Self-Service Terraform: 8 Modules That Killed 60% of Our Platform Tickets

Platform teams do not fail because they hire the wrong people. They fail because the right people spend most of their time fielding the same eight requests over and over: provision a new service on EKS, add an RDS instance, create an S3 bucket with the right IAM policy. The requests are not hard. They are just constant.

We measured this across four platform teams. The average ticket took 2.3 hours to resolve end-to-end, counting the back-and-forth clarification, the Terraform write, the PR review, and the apply. A developer filing the ticket waited a day or two. The platform engineer context-switched twice. Nobody was happy.
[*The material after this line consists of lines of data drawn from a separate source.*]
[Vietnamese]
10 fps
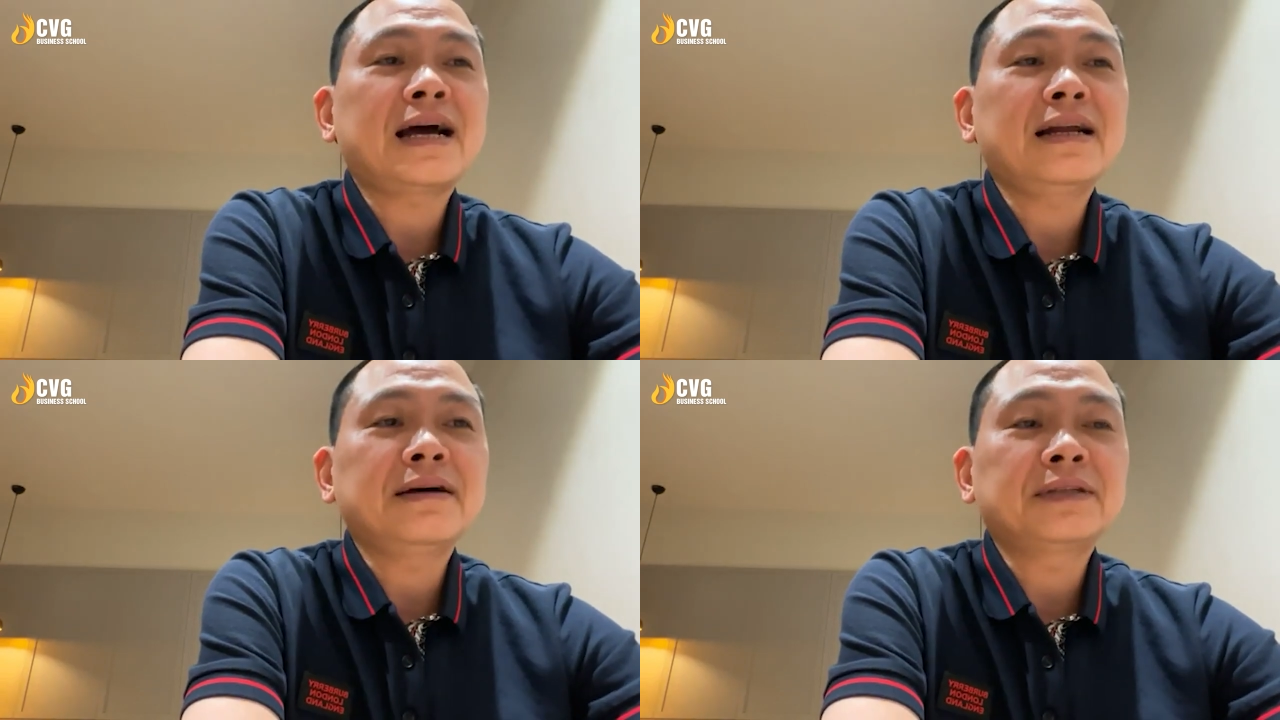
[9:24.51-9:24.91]

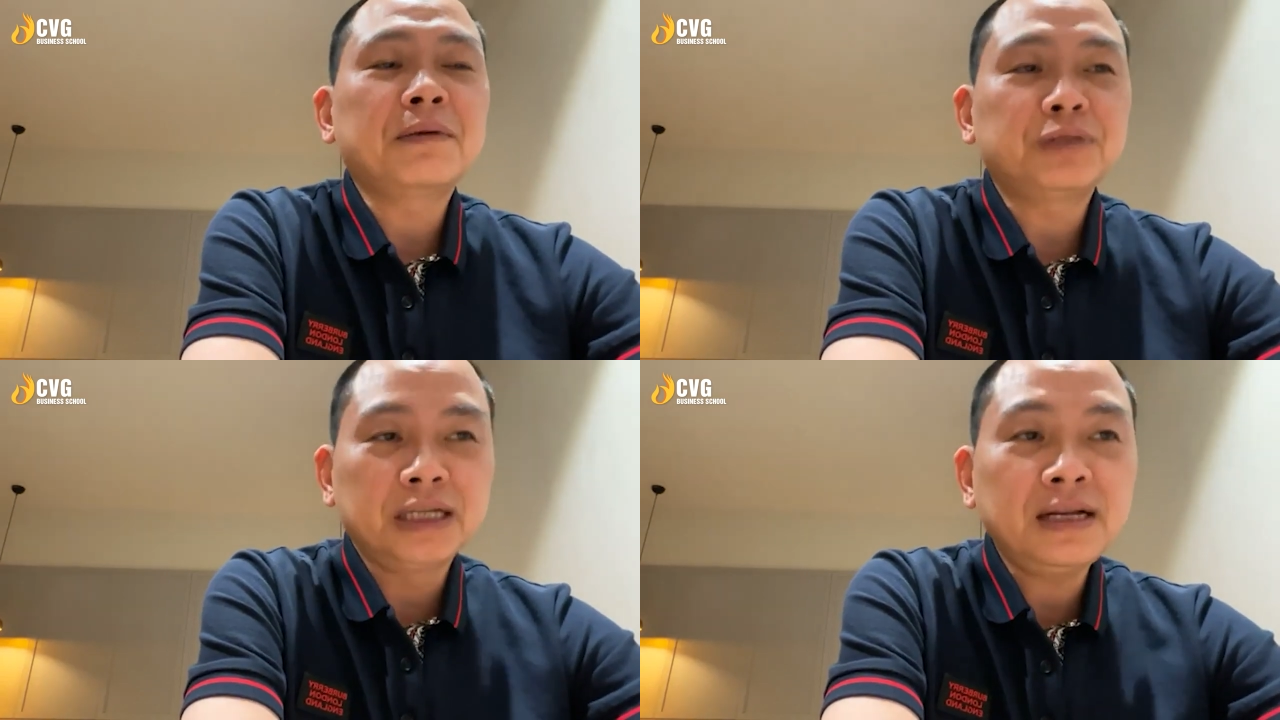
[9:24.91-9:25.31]
hay là
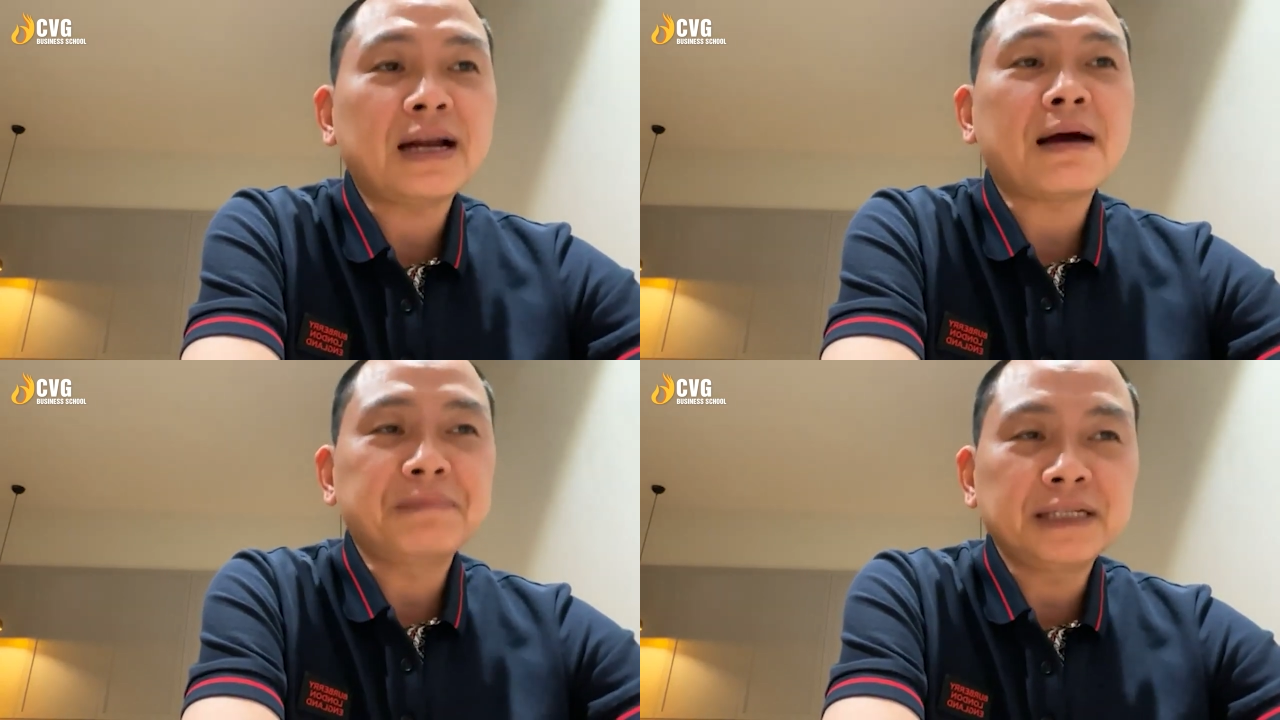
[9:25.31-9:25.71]
thậm chí
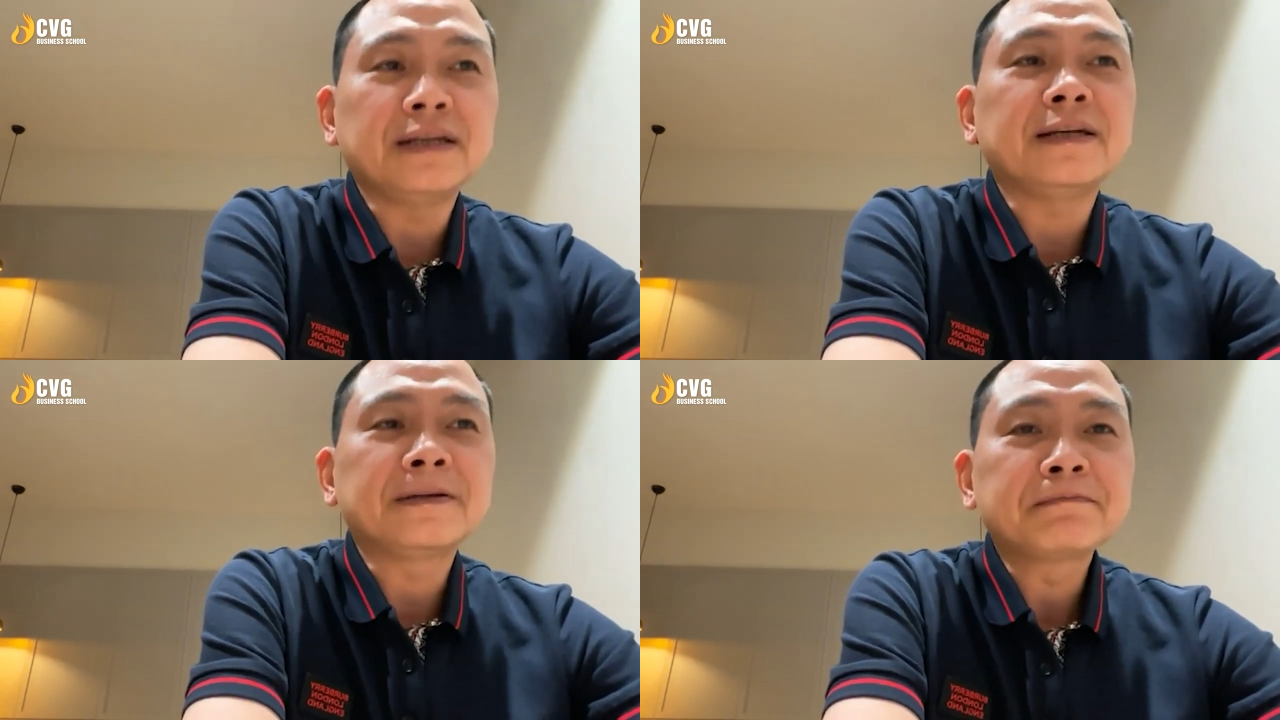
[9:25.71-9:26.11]
là 50
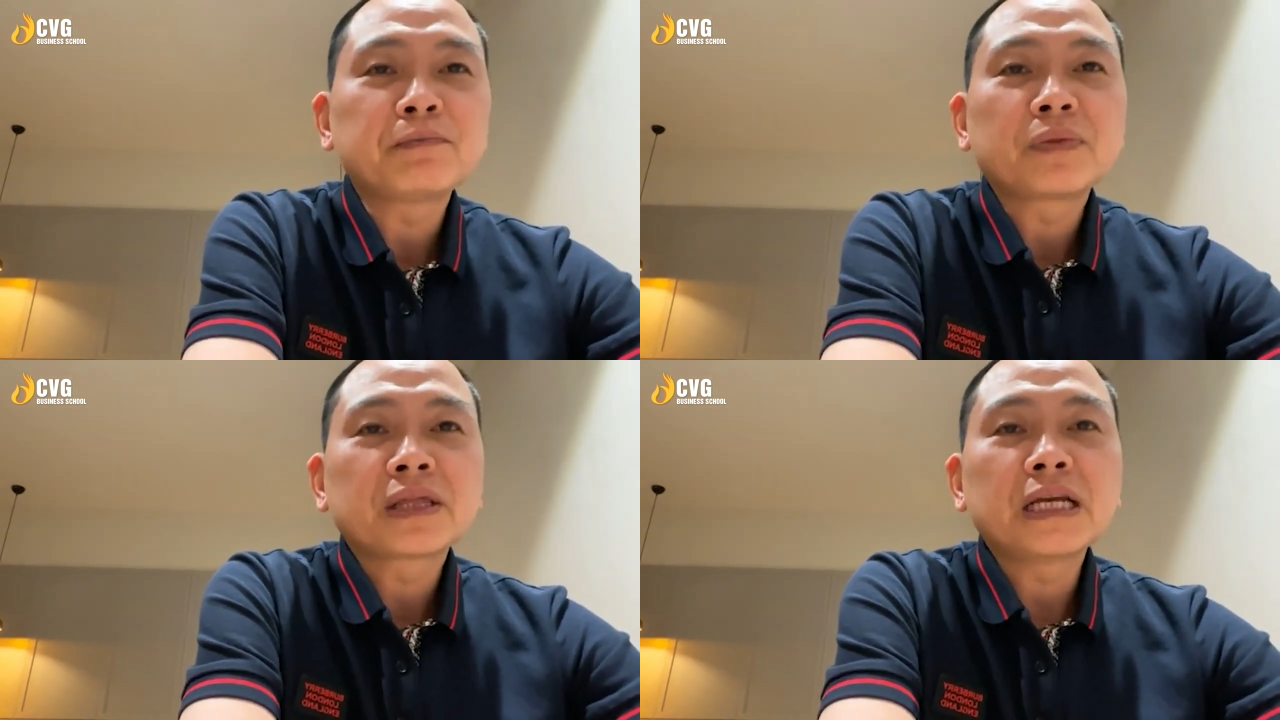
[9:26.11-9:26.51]
tỷ.
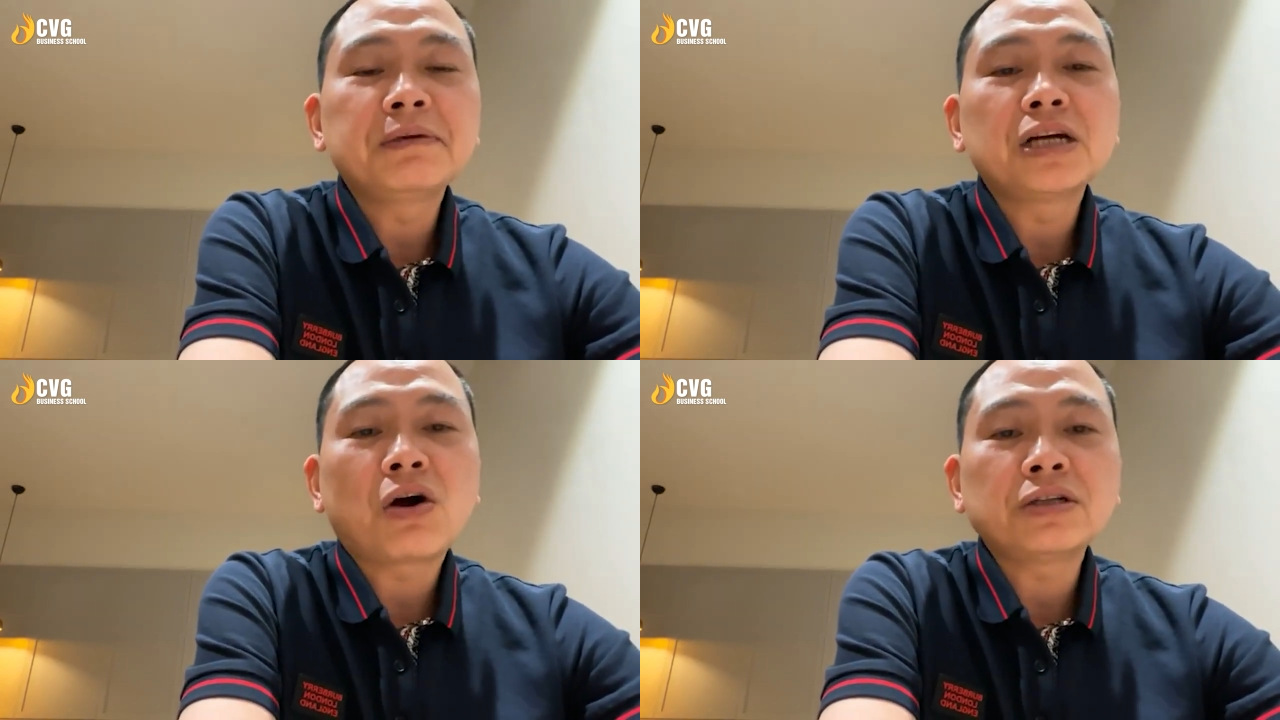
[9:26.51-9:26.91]
Thì
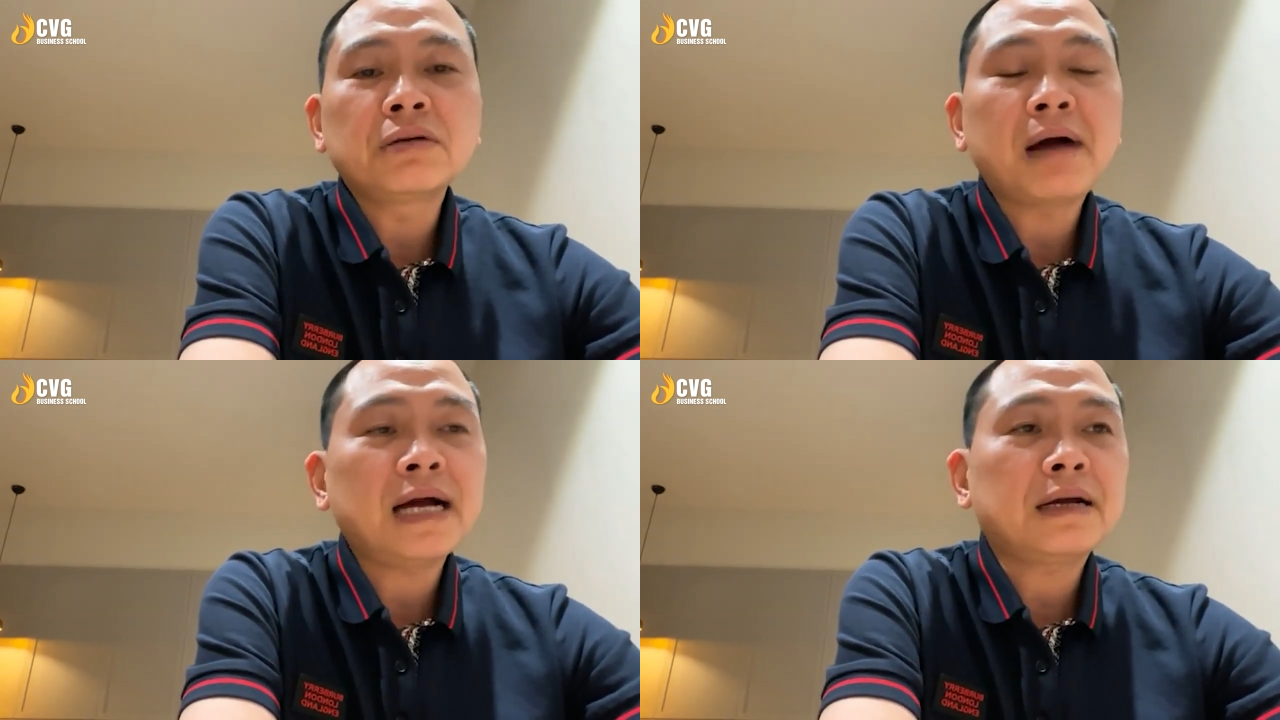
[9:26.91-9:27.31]
bây giờ có
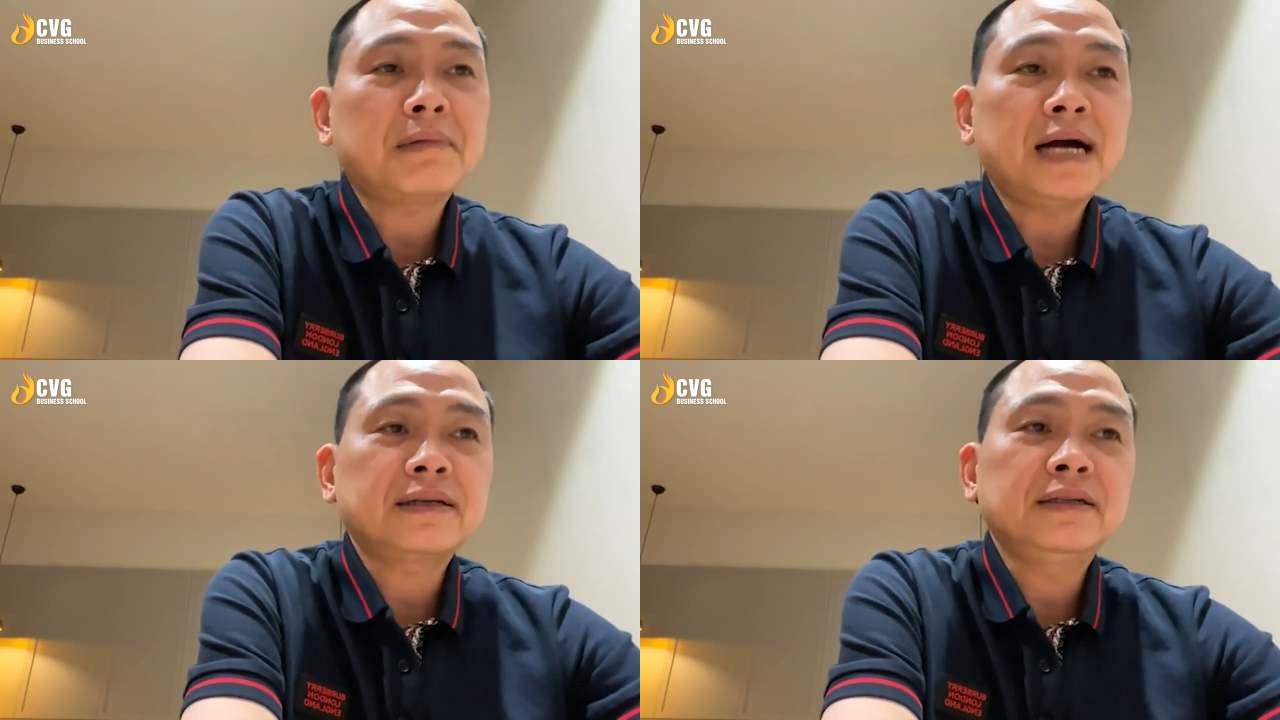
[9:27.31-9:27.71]
những bác là
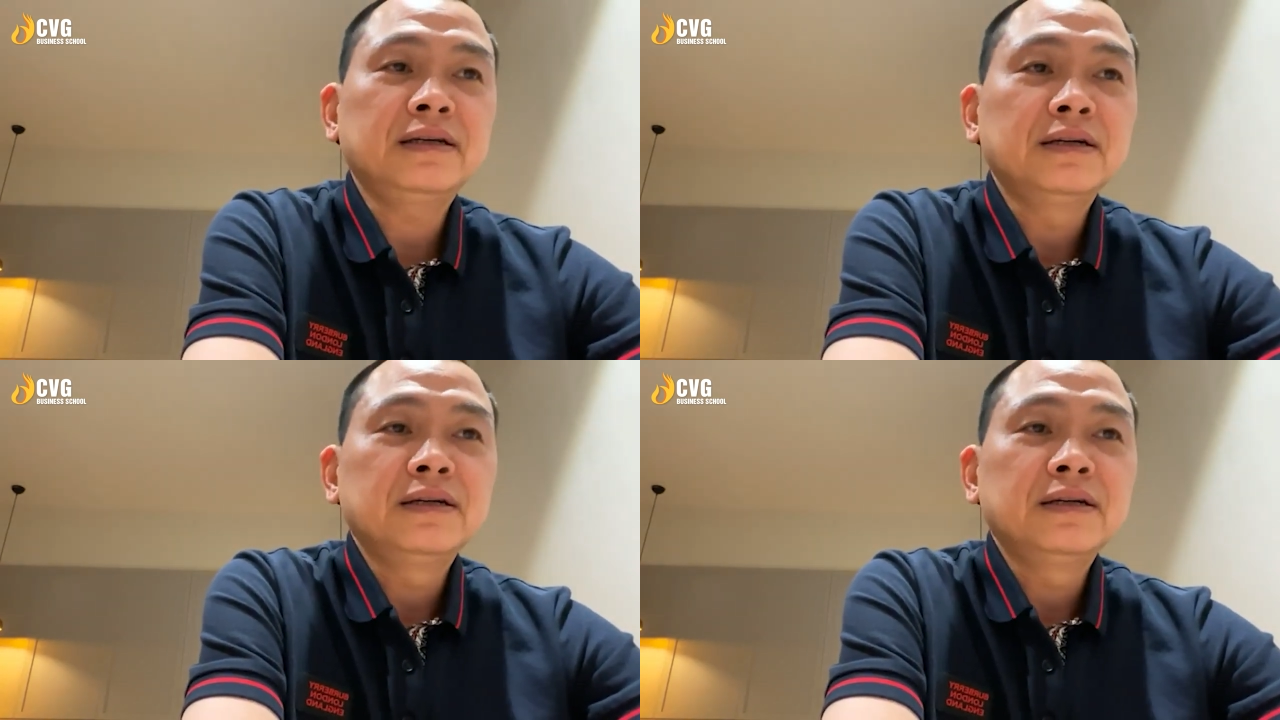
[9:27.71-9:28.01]
bác ấy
The fix was not hiring more platform engineers. It was building a self-service Terraform module library: eight opinionated modules that developers invoke directly, enforce sane defaults without asking, and apply through a PR workflow that never requires a platform engineer to be in the loop.

Within 90 days of rolling out those eight modules and wiring them to Atlantis, ticket volume dropped 60%.

Why Platform Teams Drown in Repeat Tickets

The slow path for infrastructure provisioning looks like this:

Architecture diagram

Every step in that flow is a handoff. Handoffs create delay. Platform engineers lose half a day to context-switching. Developers lose a day or two waiting. The same resources get provisioned slightly differently each time because Terraform is written fresh from memory rather than from a tested module.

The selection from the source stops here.